The first 1,4-distibabenzene-1,4-diide compound [(ADC)Sb] 2 (5) based on an anionic dicarbene (ADC) (ADC=PhC{N(Dipp)C} 2 , Dipp=2,6-iPr 2 C 6 H 3 ) is reported as a bordeaux-red solid. Compound 5, featuring a central six-membered C 4 Sb 2 ring with formally Sb I atoms may be regarded as a base-stabilized cyclic bis-stibinidene in which each of the Sb atoms bears two lone-pairs of electrons. 5 undergoes 2 e-oxidation with Ph 3 C[B(C 6 F 5 ) 4 ] to afford [(ADC)Sb] 2 [B(C 6 F 5 ) 4 ] 2 (6) as a brick-red solid. Each of the Sb atoms of 6 has an unpaired electron and a lone-pair. The broken-symmetry open-shell singlet diradical solution for (6) 2+ is calculated to be 2.13 kcal mol -1 more stable than the closed-shell singlet.

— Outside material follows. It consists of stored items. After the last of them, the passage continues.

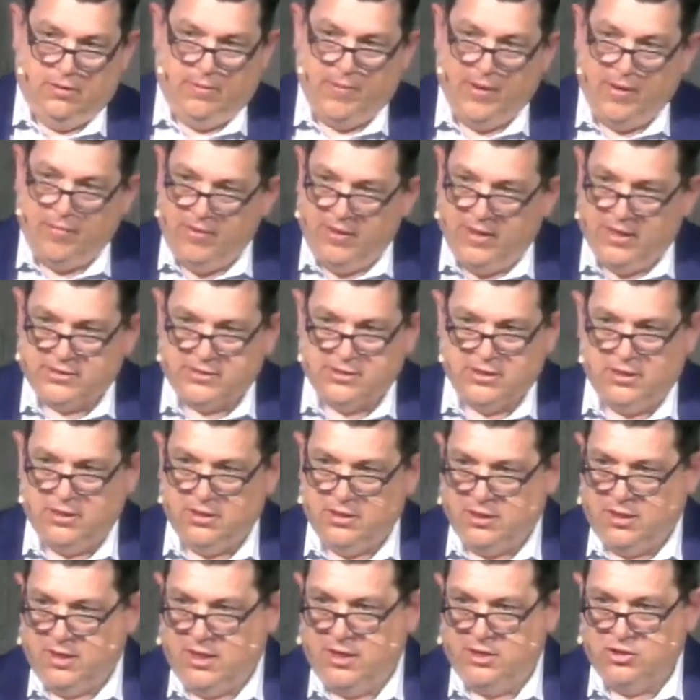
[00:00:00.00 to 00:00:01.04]
Maybe that's an
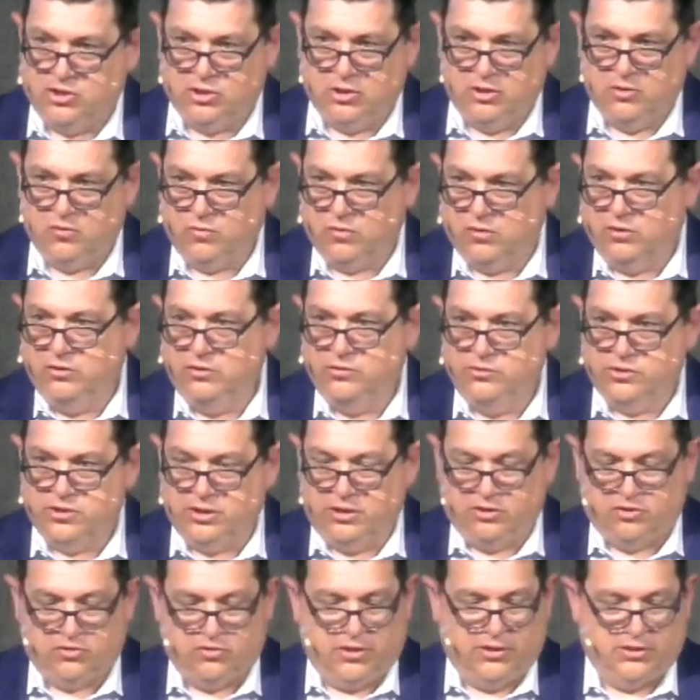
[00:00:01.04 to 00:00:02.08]
indication that we're
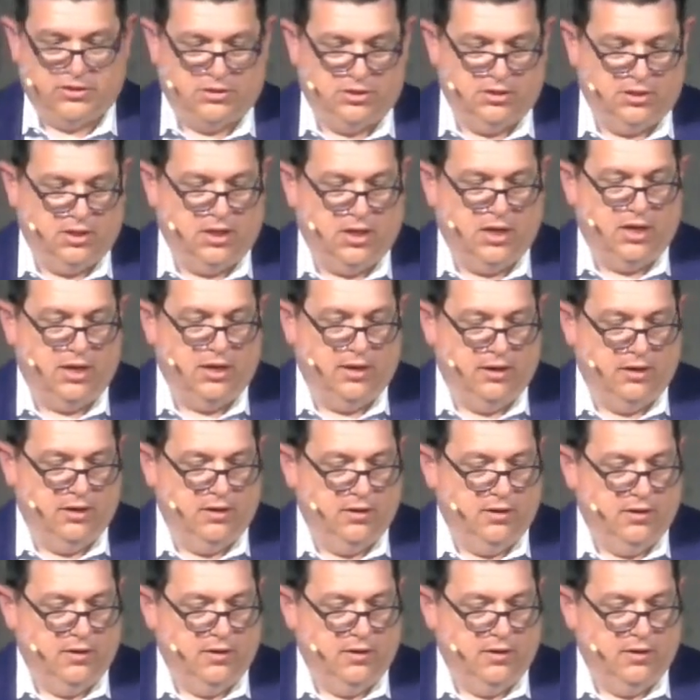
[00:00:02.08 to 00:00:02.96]
losing trust in God.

The diradical character of (6) 2+ according to SS-CASSCF (state-specific complete active space self-consistent field) and UHF (unrestricted Hartree-Fock) methods amounts to 36 % and 39 %, respectively. Treatments of 6 with (PhE) 2 yield [(ADC)Sb(EPh)] 2 [B(C 6 F 5 ) 4 ] 2 (7-E) (E=S or Se). Reaction of 5 with (cod)Mo(CO) 4 affords [(ADC)Sb] 2 Mo(CO) 4 (8).